*** Opening MATERIAL TO PROCESS ***

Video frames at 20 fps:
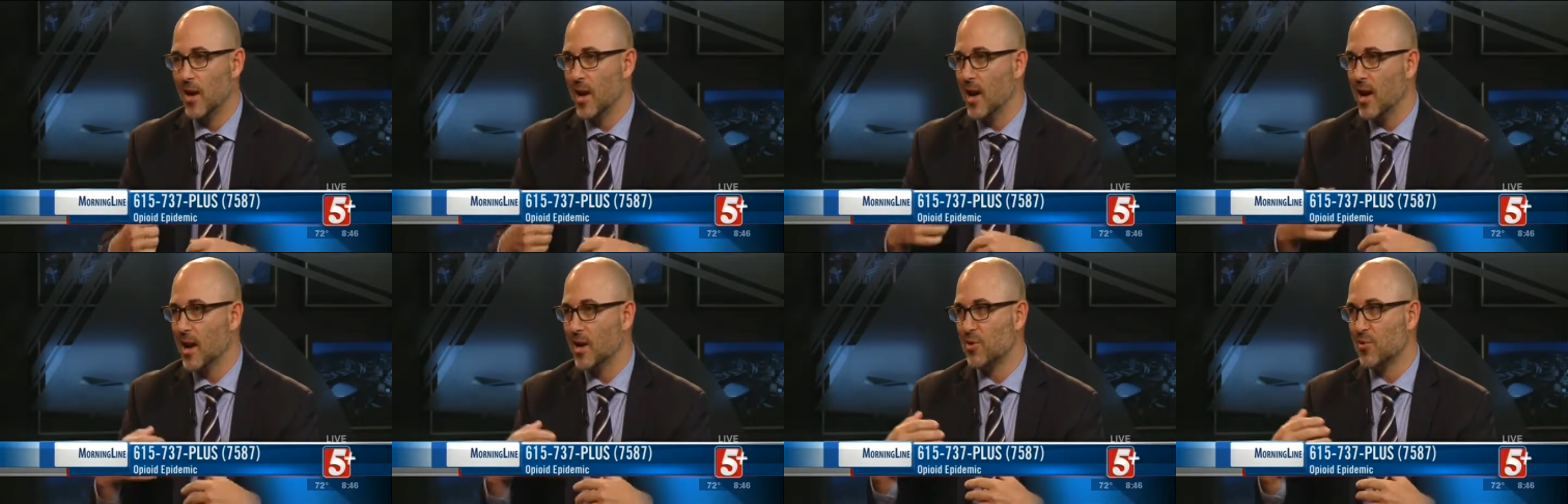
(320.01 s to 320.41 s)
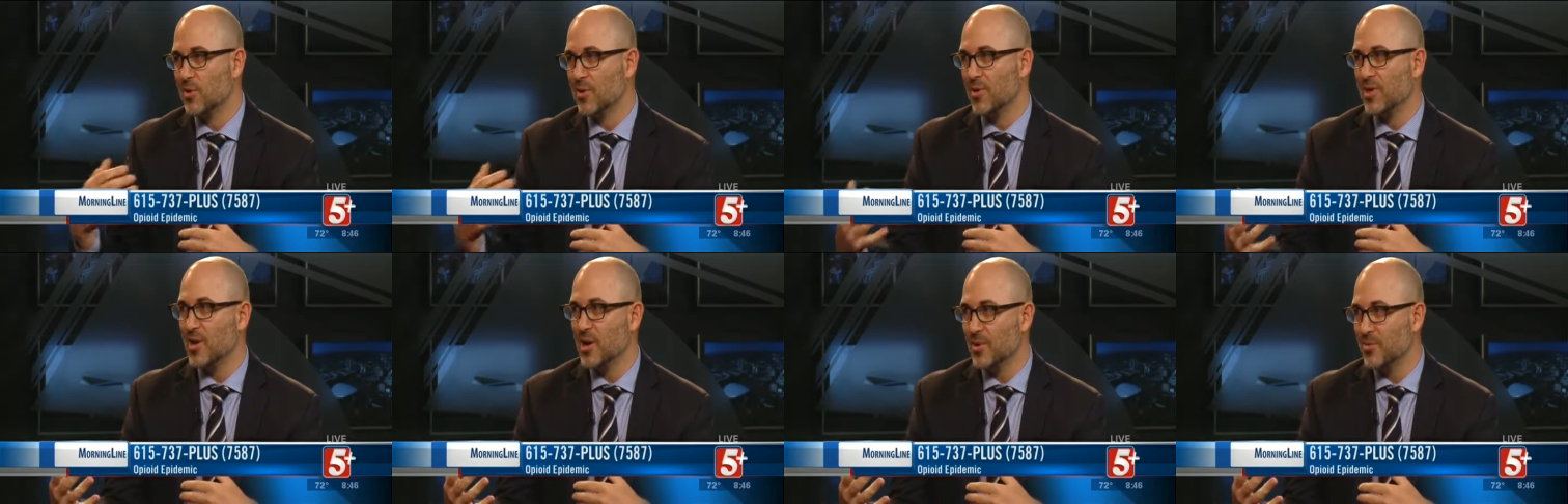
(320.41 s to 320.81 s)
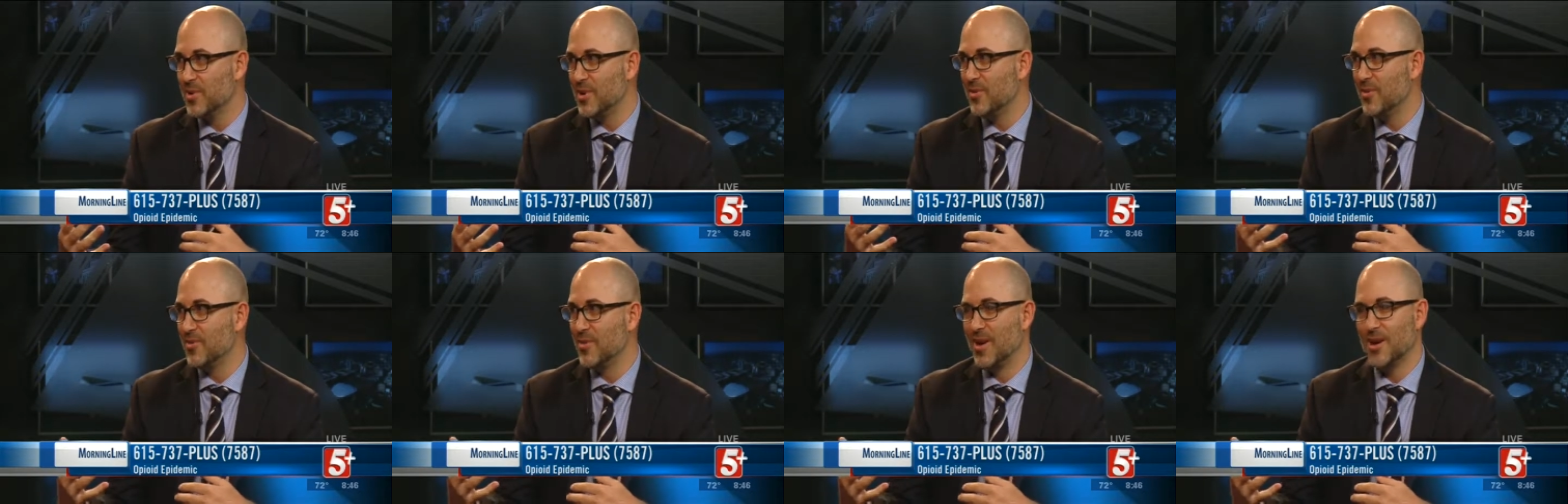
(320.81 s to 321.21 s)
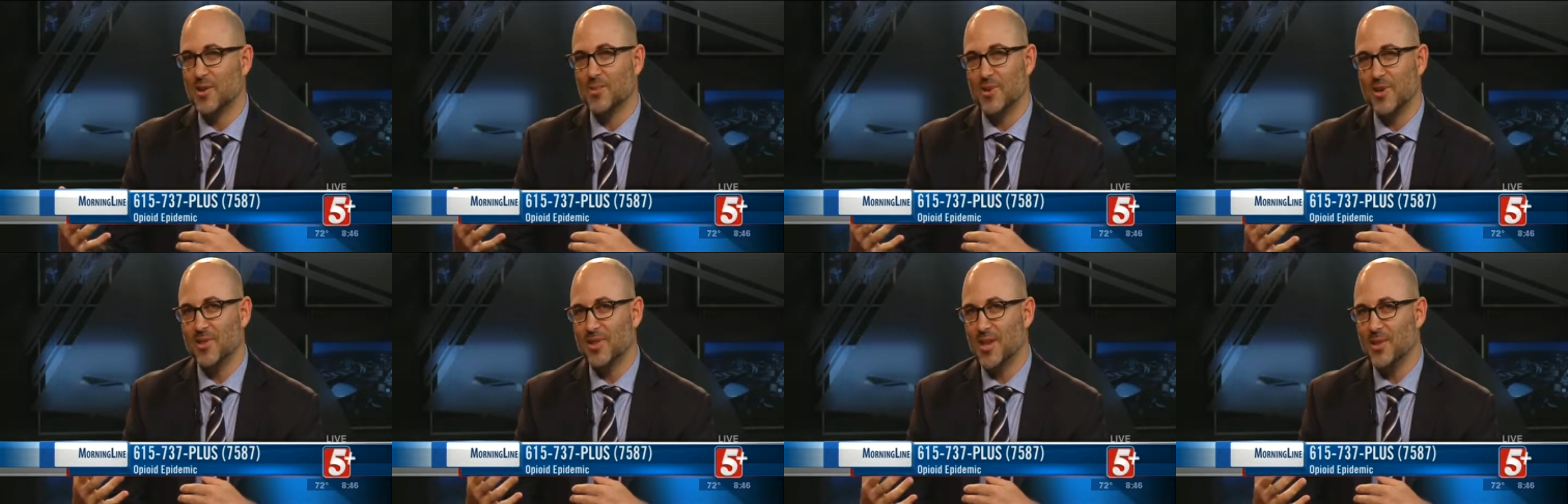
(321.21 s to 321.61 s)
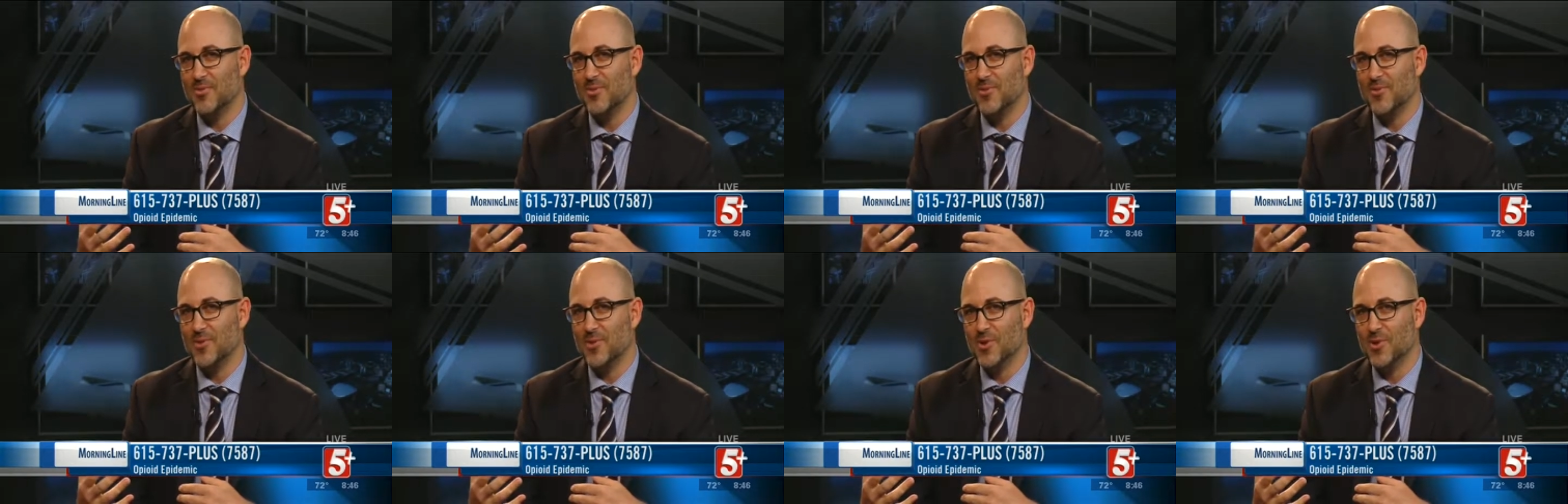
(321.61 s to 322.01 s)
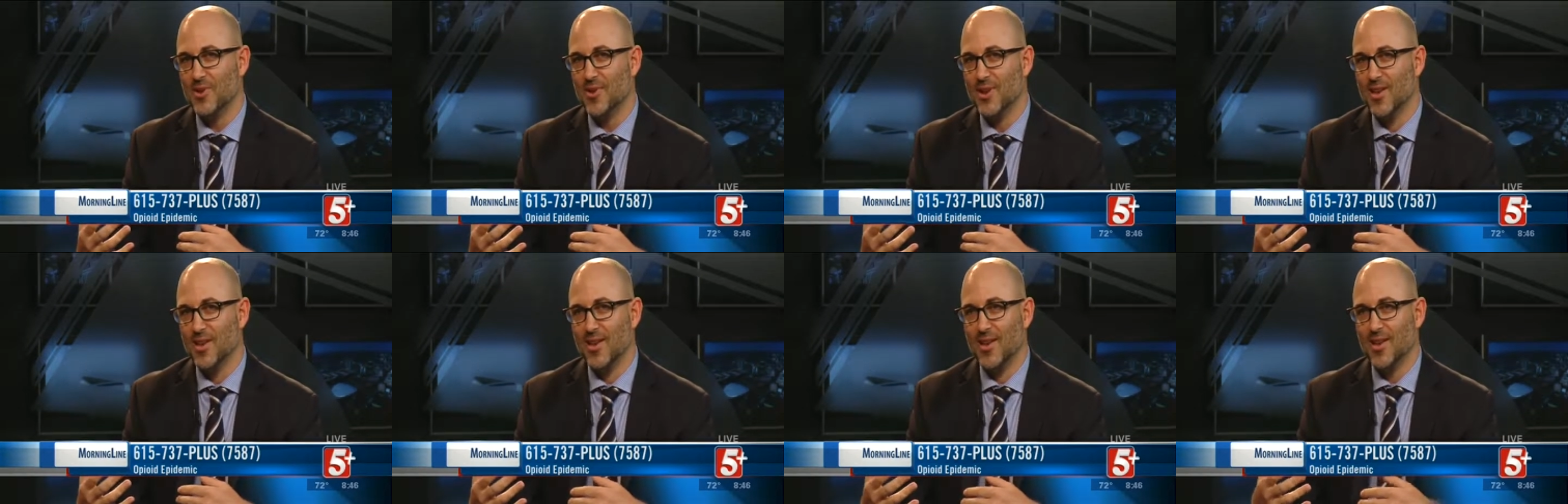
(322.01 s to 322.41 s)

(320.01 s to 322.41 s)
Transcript: Aqua therapy, we've talked about that before.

*** Closing MATERIAL TO PROCESS ***

■ WHAT TO DO
Only the lines from the one with "(320.41 s to 320.81 s)" through the final line of the entries above are to be repeated, exactly as written and without pictures.

■ RESULT BELOW
(320.41 s to 320.81 s)
(320.81 s to 321.21 s)
(321.21 s to 321.61 s)
(321.61 s to 322.01 s)
(322.01 s to 322.41 s)

(320.01 s to 322.41 s)
Transcript: Aqua therapy, we've talked about that before.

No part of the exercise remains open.